Stored data:
☆ ☆ ☆ ☆ ☆ ☆ ☆

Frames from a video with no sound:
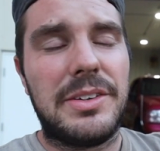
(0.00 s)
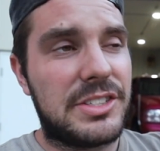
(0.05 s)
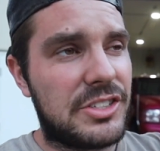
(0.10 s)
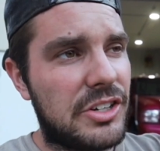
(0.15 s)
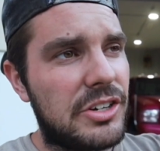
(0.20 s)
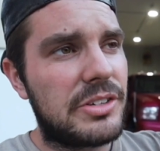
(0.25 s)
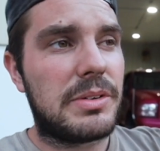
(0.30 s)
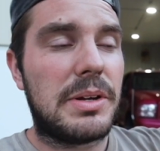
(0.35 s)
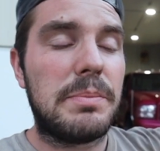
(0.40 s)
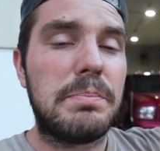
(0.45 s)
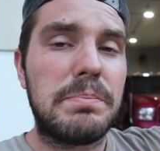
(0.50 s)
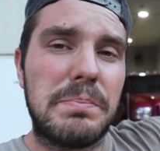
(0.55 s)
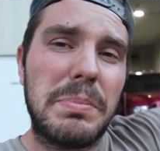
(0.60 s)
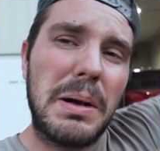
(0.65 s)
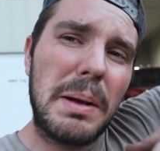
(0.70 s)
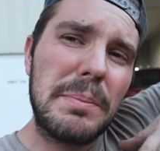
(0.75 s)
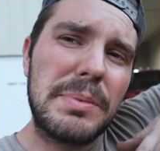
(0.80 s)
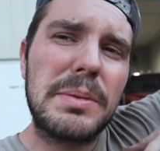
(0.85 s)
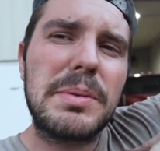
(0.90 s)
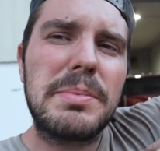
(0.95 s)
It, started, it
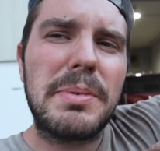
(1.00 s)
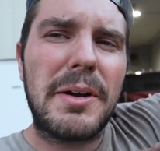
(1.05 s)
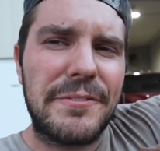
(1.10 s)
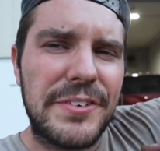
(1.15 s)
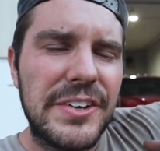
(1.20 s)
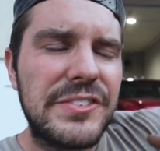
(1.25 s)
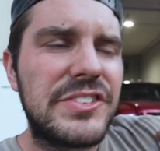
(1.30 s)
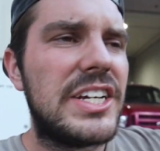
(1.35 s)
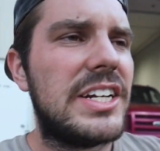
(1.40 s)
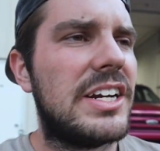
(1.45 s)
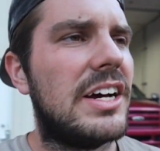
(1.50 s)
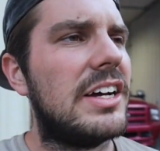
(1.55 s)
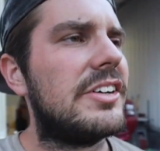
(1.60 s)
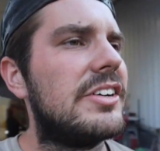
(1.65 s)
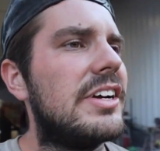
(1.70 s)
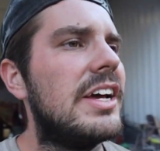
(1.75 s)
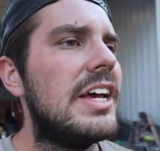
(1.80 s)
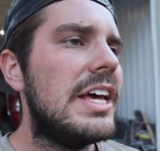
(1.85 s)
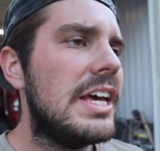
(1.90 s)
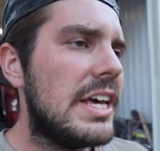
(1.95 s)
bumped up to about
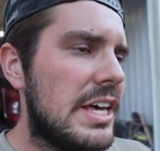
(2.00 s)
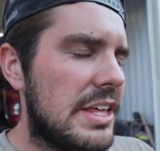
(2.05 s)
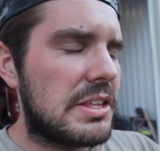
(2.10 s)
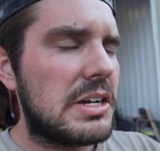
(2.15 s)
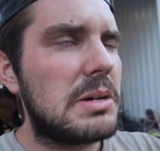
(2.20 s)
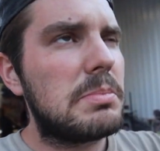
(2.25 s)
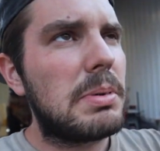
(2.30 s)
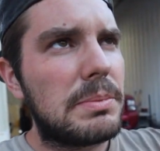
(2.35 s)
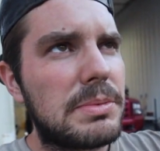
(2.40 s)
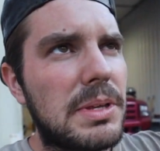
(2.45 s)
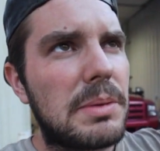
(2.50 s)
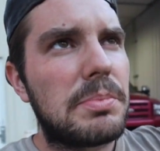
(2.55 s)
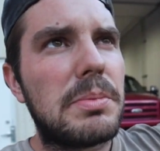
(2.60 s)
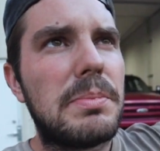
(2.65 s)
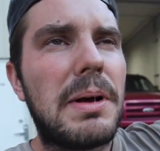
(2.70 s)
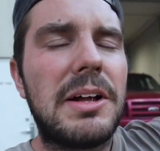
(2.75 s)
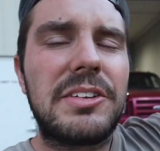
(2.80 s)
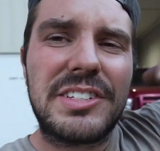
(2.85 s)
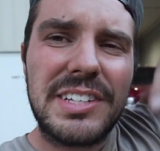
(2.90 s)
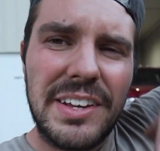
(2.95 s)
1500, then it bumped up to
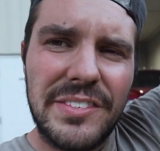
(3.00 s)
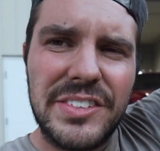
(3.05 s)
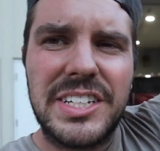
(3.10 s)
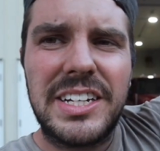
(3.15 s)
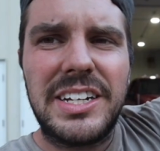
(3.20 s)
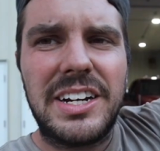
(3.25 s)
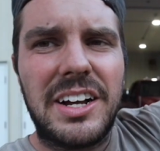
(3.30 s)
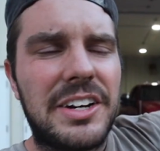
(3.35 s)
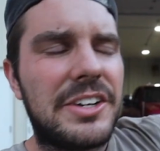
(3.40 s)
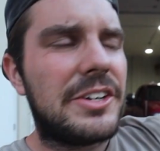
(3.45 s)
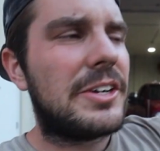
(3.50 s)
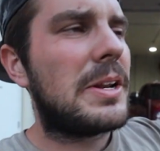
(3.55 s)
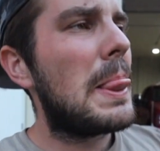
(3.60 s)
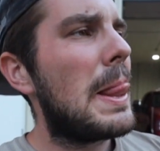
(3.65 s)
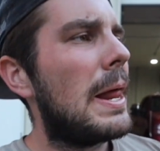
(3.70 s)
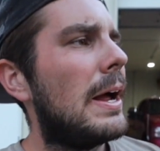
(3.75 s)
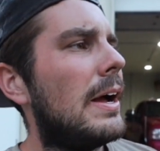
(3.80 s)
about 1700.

☆ ☆ ☆ ☆ ☆ ☆ ☆

▶ PROMPT
Exact wording is required throughout: write out all the records, but no pictures.

▶ WRITTEN ANSWER
Frames from a video with no sound:
(0.00 s)
(0.05 s)
(0.10 s)
(0.15 s)
(0.20 s)
(0.25 s)
(0.30 s)
(0.35 s)
(0.40 s)
(0.45 s)
(0.50 s)
(0.55 s)
(0.60 s)
(0.65 s)
(0.70 s)
(0.75 s)
(0.80 s)
(0.85 s)
(0.90 s)
(0.95 s)
It, started, it
(1.00 s)
(1.05 s)
(1.10 s)
(1.15 s)
(1.20 s)
(1.25 s)
(1.30 s)
(1.35 s)
(1.40 s)
(1.45 s)
(1.50 s)
(1.55 s)
(1.60 s)
(1.65 s)
(1.70 s)
(1.75 s)
(1.80 s)
(1.85 s)
(1.90 s)
(1.95 s)
bumped up to about
(2.00 s)
(2.05 s)
(2.10 s)
(2.15 s)
(2.20 s)
(2.25 s)
(2.30 s)
(2.35 s)
(2.40 s)
(2.45 s)
(2.50 s)
(2.55 s)
(2.60 s)
(2.65 s)
(2.70 s)
(2.75 s)
(2.80 s)
(2.85 s)
(2.90 s)
(2.95 s)
1500, then it bumped up to
(3.00 s)
(3.05 s)
(3.10 s)
(3.15 s)
(3.20 s)
(3.25 s)
(3.30 s)
(3.35 s)
(3.40 s)
(3.45 s)
(3.50 s)
(3.55 s)
(3.60 s)
(3.65 s)
(3.70 s)
(3.75 s)
(3.80 s)
about 1700.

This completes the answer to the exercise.